Reproduce, please, the line that holds "[00:01:54.83 to 00:01:55.83]" and all later lines through the end of the entries below, exactly; omit pictures.

**TASK DATA:**
######
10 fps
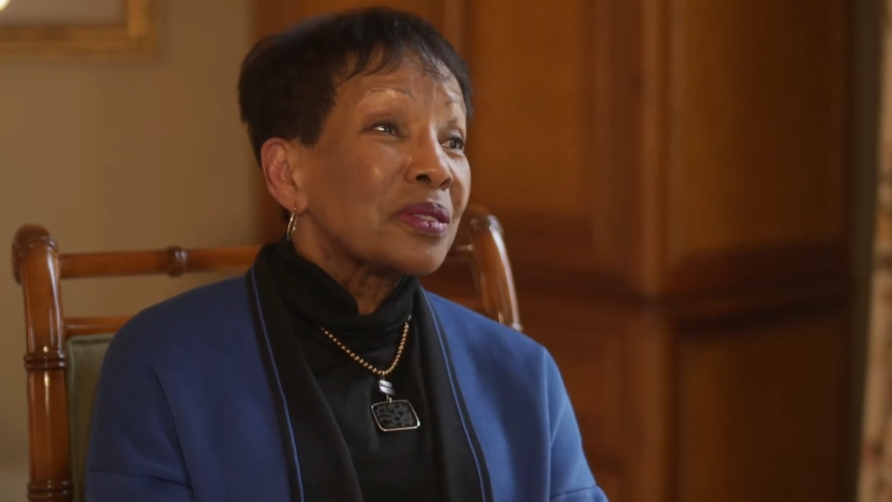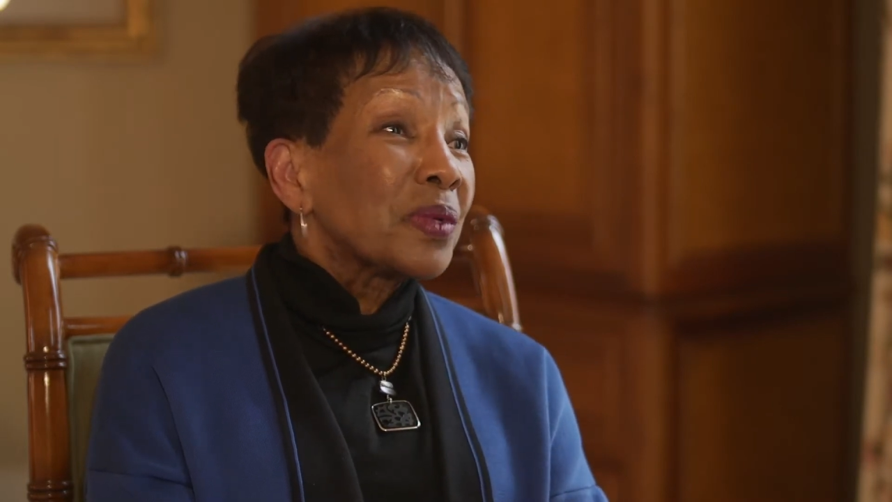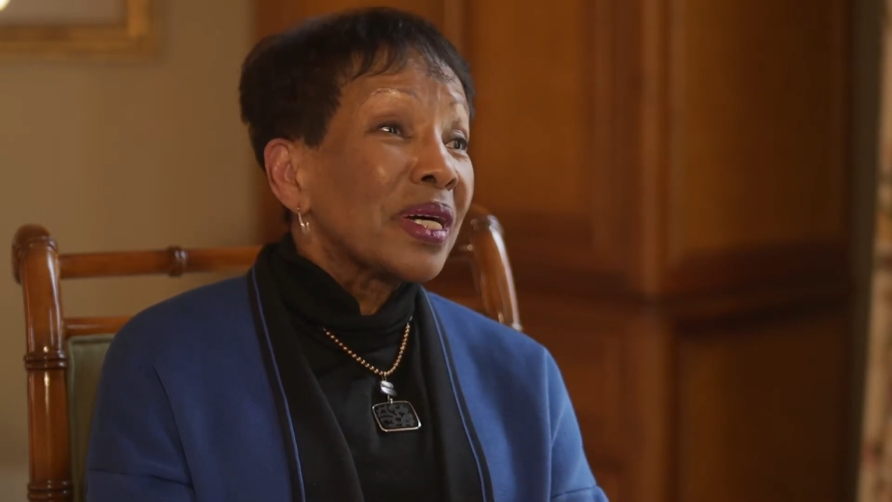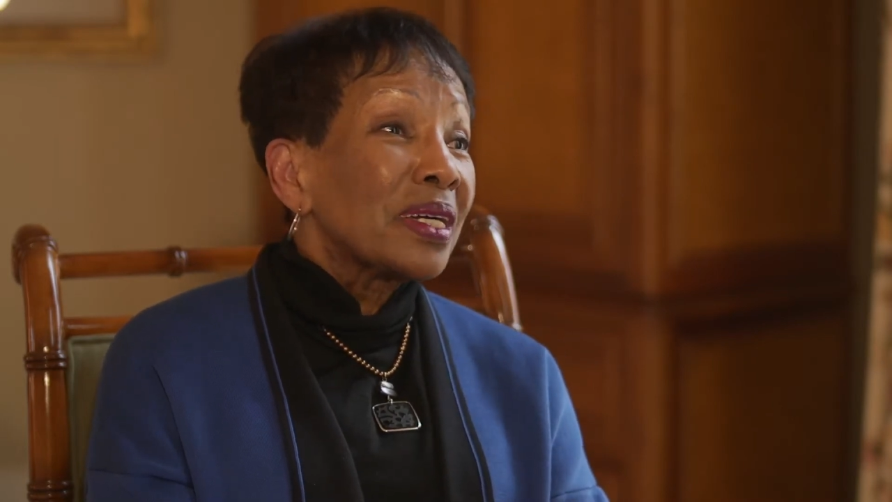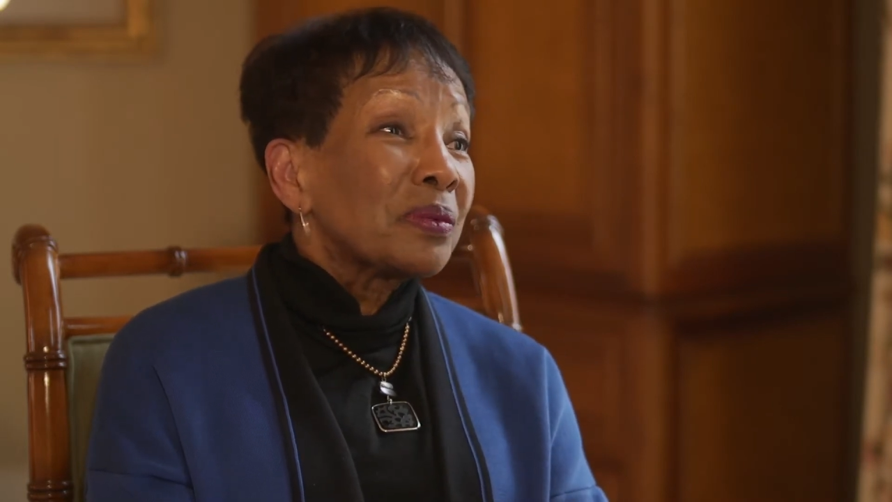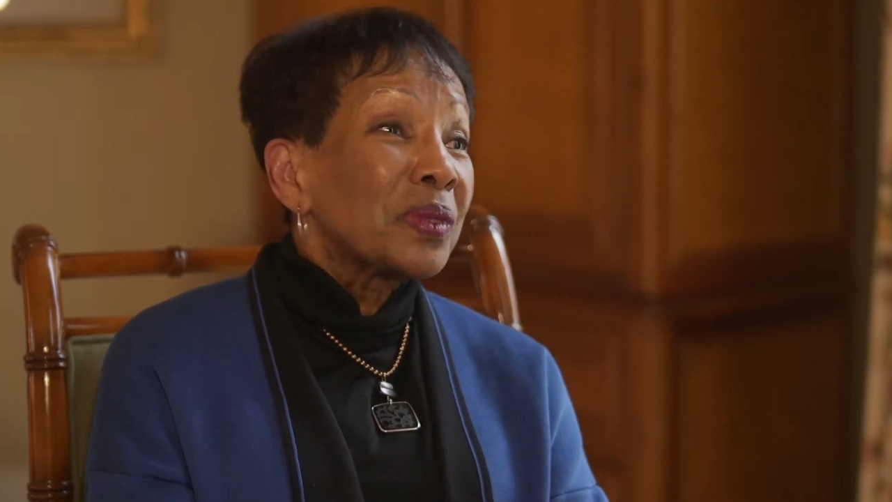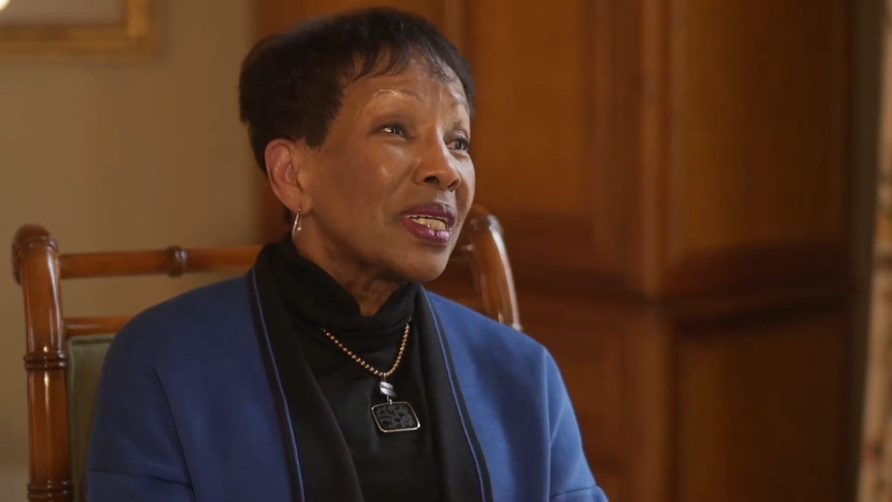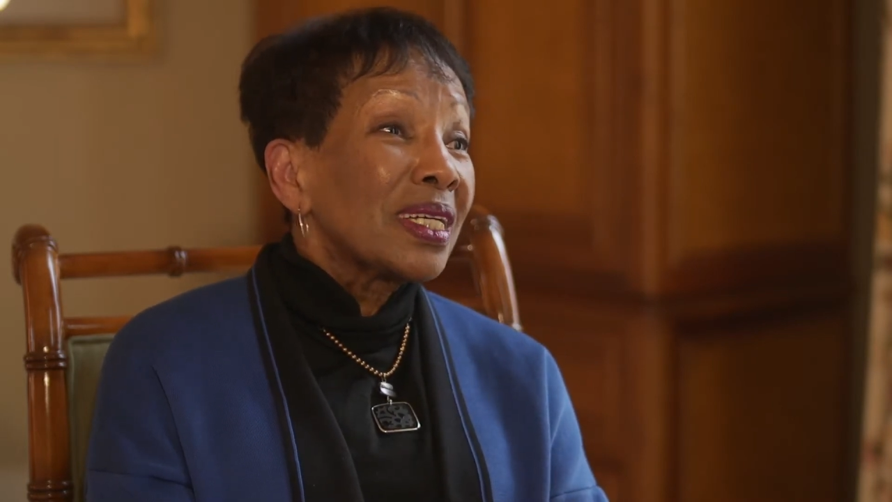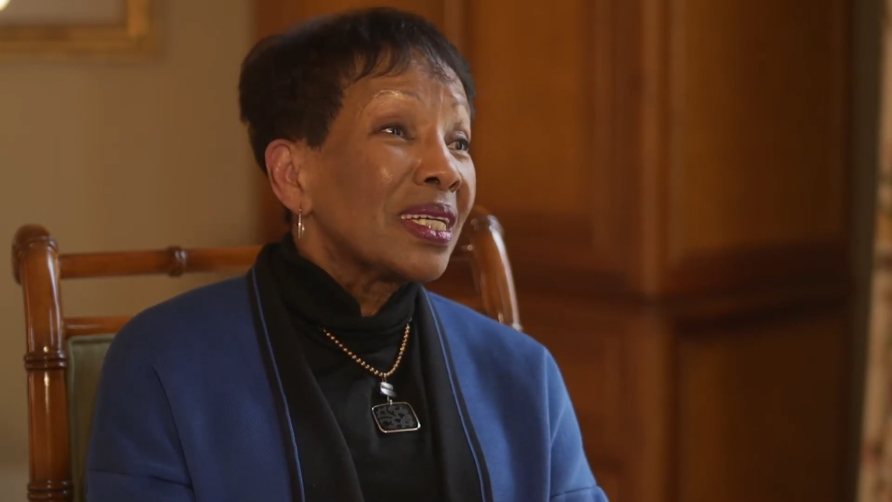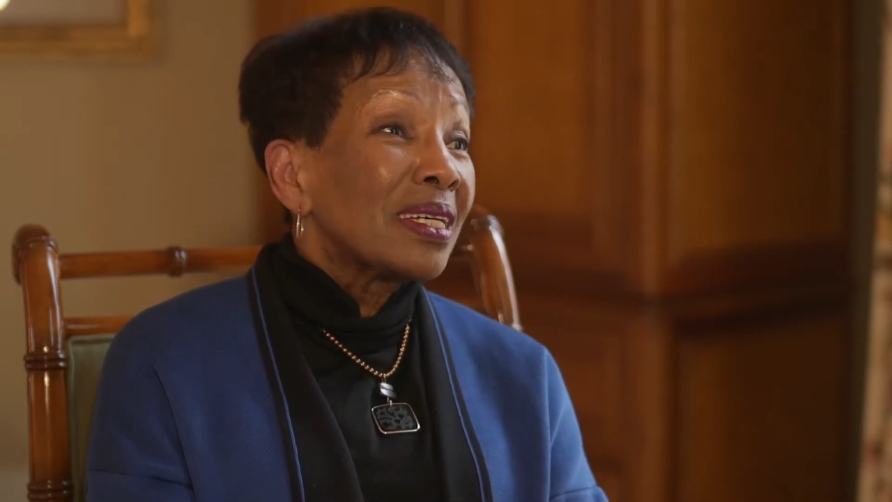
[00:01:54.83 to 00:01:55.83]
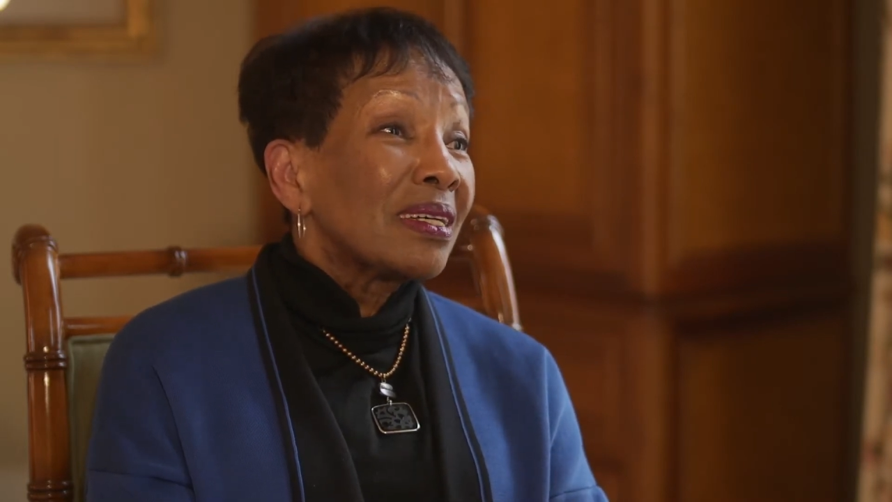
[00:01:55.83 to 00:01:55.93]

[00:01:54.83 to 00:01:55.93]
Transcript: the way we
######
**RESULT OF THE TASK:**
[00:01:54.83 to 00:01:55.83]
[00:01:55.83 to 00:01:55.93]

[00:01:54.83 to 00:01:55.93]
Transcript: the way we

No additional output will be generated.